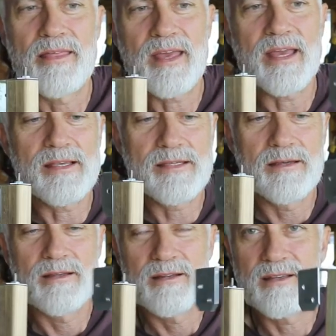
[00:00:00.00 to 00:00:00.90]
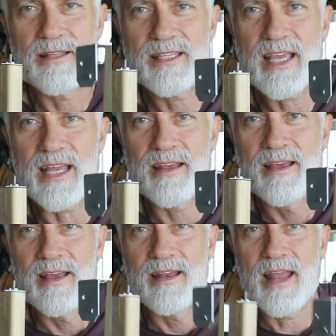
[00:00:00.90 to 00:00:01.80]
these to the seat.
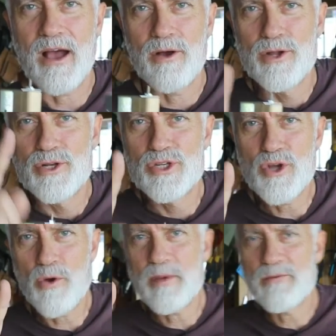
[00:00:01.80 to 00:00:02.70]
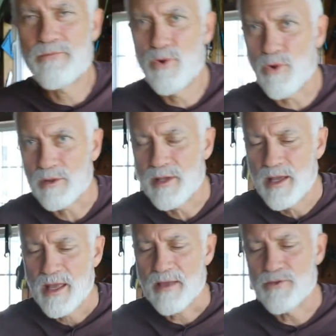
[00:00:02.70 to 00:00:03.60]
Now, don't be
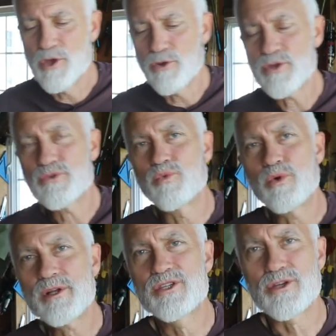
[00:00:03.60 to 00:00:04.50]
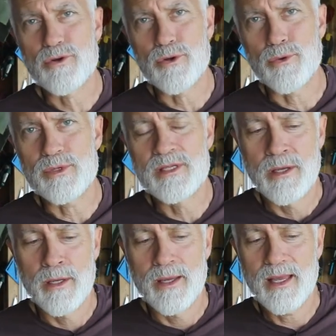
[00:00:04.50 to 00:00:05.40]
fooled. If you use wood
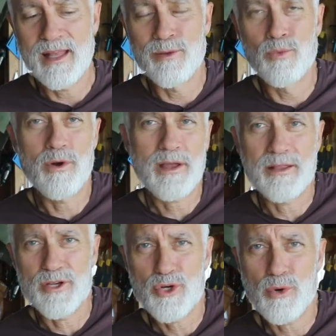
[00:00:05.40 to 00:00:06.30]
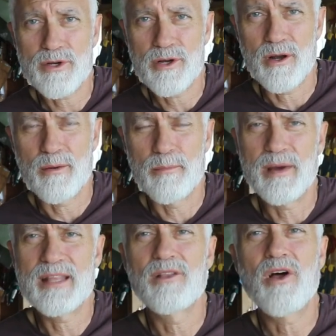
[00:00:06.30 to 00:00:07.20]
screws, it'll work in the short
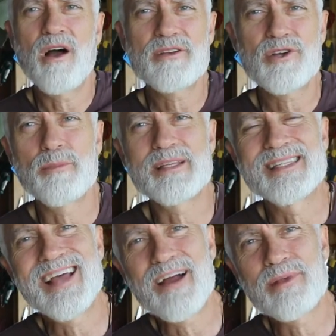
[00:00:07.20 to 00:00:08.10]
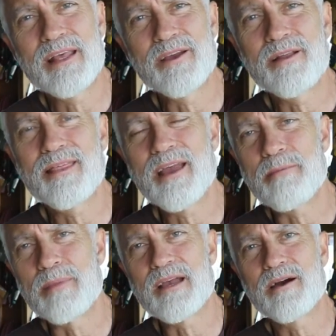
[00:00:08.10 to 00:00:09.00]
term, but in the long term, it's not really a good
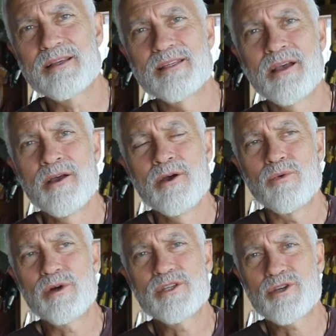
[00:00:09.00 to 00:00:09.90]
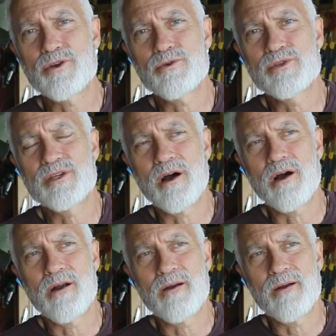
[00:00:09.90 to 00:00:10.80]
thing because wood screws
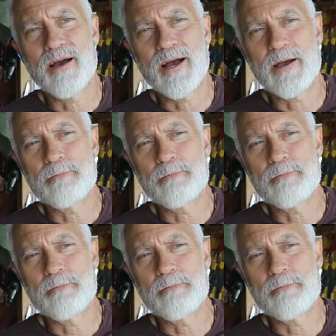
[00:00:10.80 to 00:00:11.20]
are,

★ ★ ★

Give exactly those lines of the listing that run from its first line through the line with "[00:00:07.20 to 00:00:08.10]", leaving each picture out.

→ Response
[00:00:00.00 to 00:00:00.90]
[00:00:00.90 to 00:00:01.80]
these to the seat.
[00:00:01.80 to 00:00:02.70]
[00:00:02.70 to 00:00:03.60]
Now, don't be
[00:00:03.60 to 00:00:04.50]
[00:00:04.50 to 00:00:05.40]
fooled. If you use wood
[00:00:05.40 to 00:00:06.30]
[00:00:06.30 to 00:00:07.20]
screws, it'll work in the short
[00:00:07.20 to 00:00:08.10]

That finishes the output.